Hoping I can find shared experiences like yours, so hope to learn what happened here. I've never heard of such a thing! Repairing an open filament with a cap discharge? Yikes!

Good luck!
Dave


Re: Broken Tektronix scopes free

Dave Peterson
 

Apologies if this is a duplicate. I just joined, and may need approval from the moderator.

I'm interested in the 465s if I'm not too late. I'm in San Francisco and willing to pay shipping within the US.

What's the condition of the scopes? Good? Bad? Ugly?

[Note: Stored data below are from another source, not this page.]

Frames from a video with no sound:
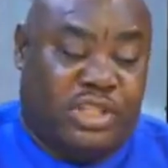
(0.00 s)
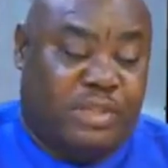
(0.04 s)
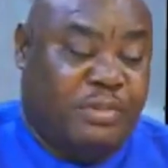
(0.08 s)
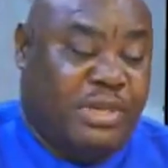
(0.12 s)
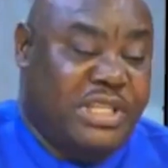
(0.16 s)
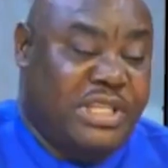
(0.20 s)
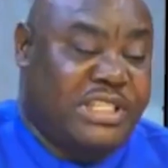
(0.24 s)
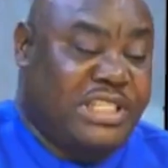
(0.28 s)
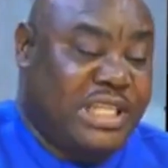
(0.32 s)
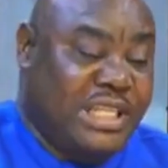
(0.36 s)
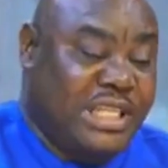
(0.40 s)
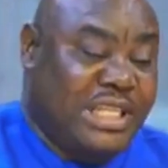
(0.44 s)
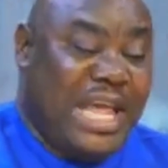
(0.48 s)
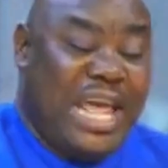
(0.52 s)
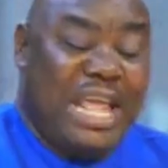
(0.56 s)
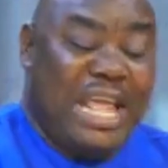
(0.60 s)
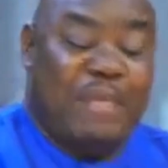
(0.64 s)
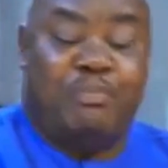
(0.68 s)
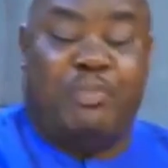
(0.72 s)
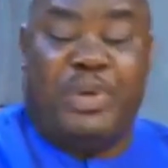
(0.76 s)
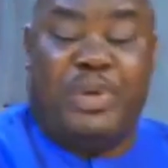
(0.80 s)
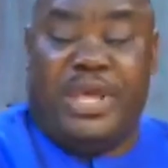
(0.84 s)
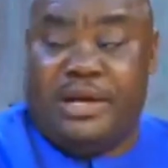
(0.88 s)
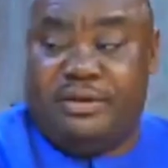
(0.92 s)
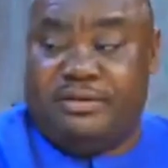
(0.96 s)
to meet
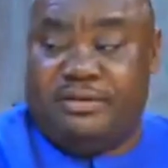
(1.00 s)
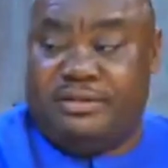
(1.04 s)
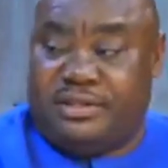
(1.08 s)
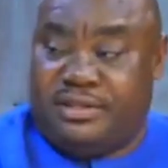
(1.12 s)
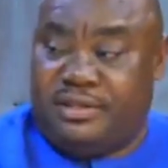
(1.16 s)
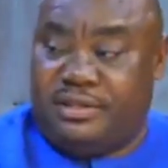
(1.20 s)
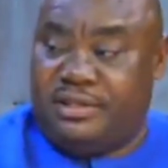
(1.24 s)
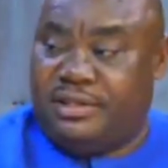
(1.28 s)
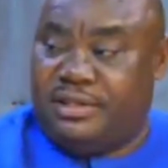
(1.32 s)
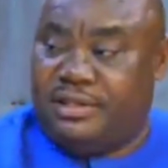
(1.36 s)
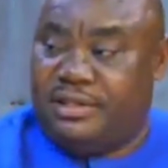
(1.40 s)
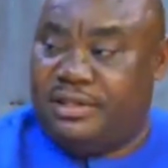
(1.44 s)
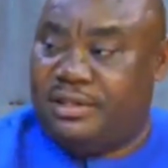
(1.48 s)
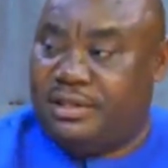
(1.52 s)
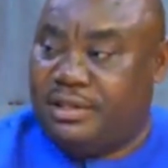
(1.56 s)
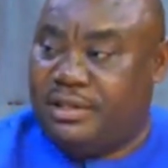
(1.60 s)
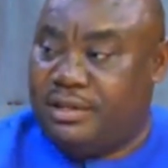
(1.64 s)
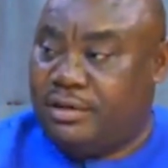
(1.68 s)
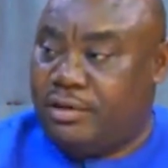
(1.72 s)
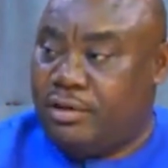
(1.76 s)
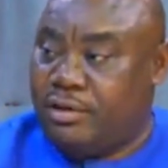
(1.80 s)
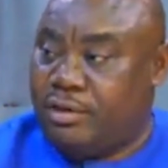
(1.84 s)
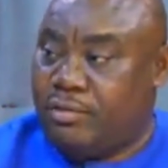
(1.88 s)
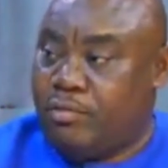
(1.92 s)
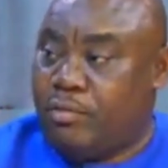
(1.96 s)
light bills,
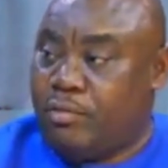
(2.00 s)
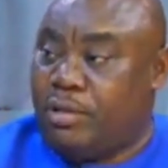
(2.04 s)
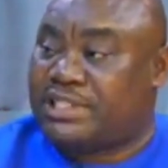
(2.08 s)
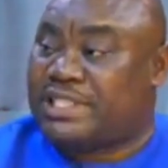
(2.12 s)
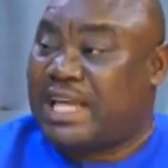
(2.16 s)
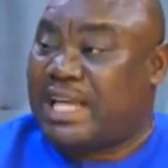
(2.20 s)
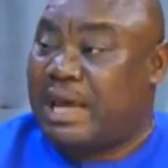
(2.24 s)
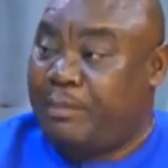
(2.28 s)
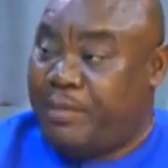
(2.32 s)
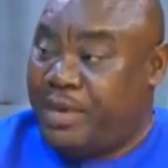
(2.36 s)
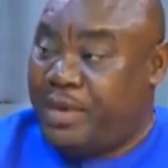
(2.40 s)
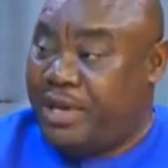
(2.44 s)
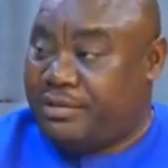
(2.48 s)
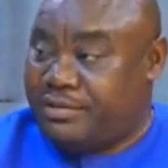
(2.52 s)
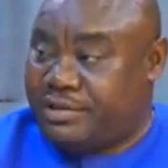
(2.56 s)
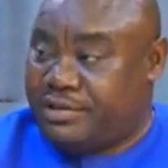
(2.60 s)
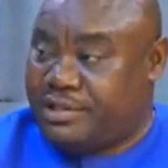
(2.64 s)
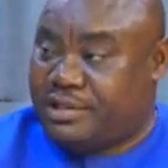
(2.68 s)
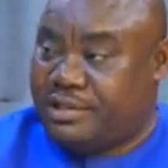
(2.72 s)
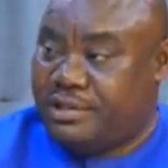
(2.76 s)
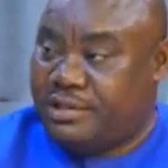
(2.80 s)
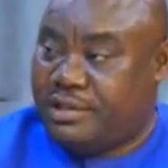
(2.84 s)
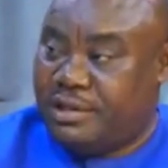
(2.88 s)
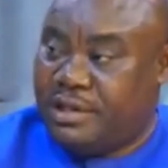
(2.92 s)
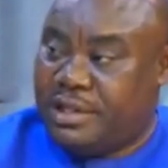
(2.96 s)
water
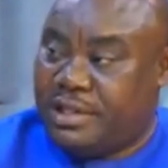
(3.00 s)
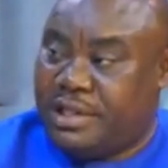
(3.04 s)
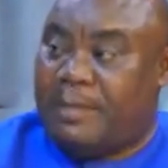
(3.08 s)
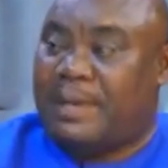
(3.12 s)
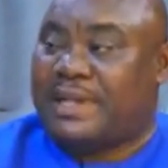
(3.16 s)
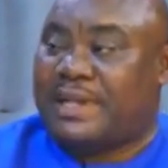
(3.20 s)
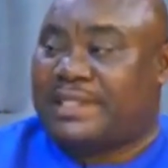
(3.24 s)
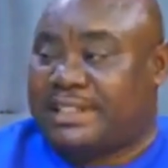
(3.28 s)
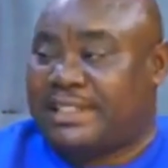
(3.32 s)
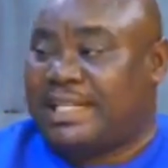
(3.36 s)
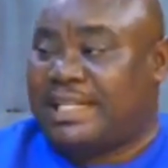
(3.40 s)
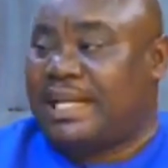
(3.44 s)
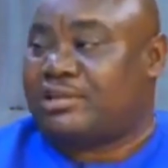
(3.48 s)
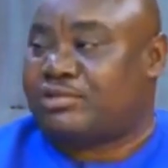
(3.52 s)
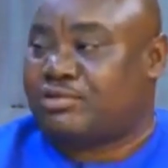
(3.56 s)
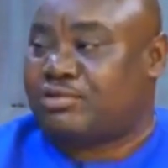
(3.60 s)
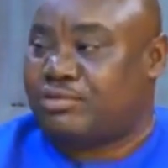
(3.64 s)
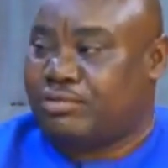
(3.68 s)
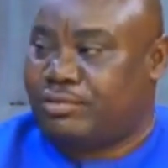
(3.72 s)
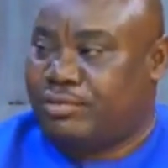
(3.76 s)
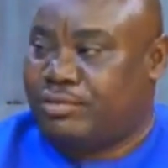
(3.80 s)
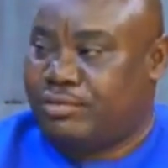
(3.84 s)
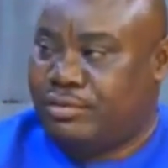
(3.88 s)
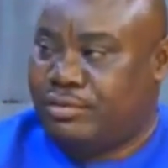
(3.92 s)
bills. No, what's not so.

Feel free to contact me directly. My email is now in my profile.

Thanks!
Dave


Re: Broken Tektronix scopes free

Dave Peterson
 

Would also like to know more about the 465s.
Condition? Nasty, ok, good?
I'm in San Francisco. Where would you be shipping from?
Thanks,
Dave


Re: Multi-section electrolytic capacitors from Hayseed

PAUL KOBY
 

I have used Hayseedhamfest for multisection caps for an HP VTVM rebuild. They make great caps.
Their only draw back is they are not inexpesive.
Paul Koby
KA5OBI


Re: Fix or Part Out a Tek 475A

Ed Breya
 

The normal way to discharge Tek CRTs with Alden connectors, is to carefully pull the CRT end of the connector out, and discharge the tip to the chassis. Problem is, this isn't always easy, because the connector halves are often stuck together pretty well - especially if one part is silicone rubber. Also, it's usually in tight quarters, with fairly short leads. First twist the halves to break the bond, then hold the outer part firmly and twist and pull the inner part just until it unsnaps, and withdraw it slowly. The real trick is to not be nervous or shaky, and accidentally let go of the CRT lead - hold steady until you can get the exposed pin to contact only an open area of chassis or shielding. If you slip and let it loose on the way out, the lead may flail around and zap your fingers, or worse, land in some nearby circuitry. Dexterity and control are crucial - like opening a bag of chips without having it suddenly shred and fling the contents everywhere. Practice makes perfect - you can eventually do it with one hand, without even looking.

Ed


Re: Multi-section electrolytic capacitors from Hayseed

John Atwood
 

FWI: Antique Electronic Supply (tubesandmore.com <http://tubesandmore.com/>) sells new manufacture twist-lock electrolytics under their “CE Manufacturing" brand. They bought the tooling and equipment from Aerovox when Aerovox shut down their line ten or fifteen years ago. The property tags on the equipment say “Mallory”, though. They do have a source for cans, tabs, phenolic bases, etched foil, etc., but I doubt they would sell them to individuals. The capacitors are a bit expensive, but they are the real deal, not restuffed cans. See:
https://www.tubesandmore.com/products/capacitors?filters=Brand%3DCE%20Manufacturing <https://www.tubesandmore.com/products/capacitors?filters=Brand=CE%20Manufacturing>

My connection: I do occasional consulting for them.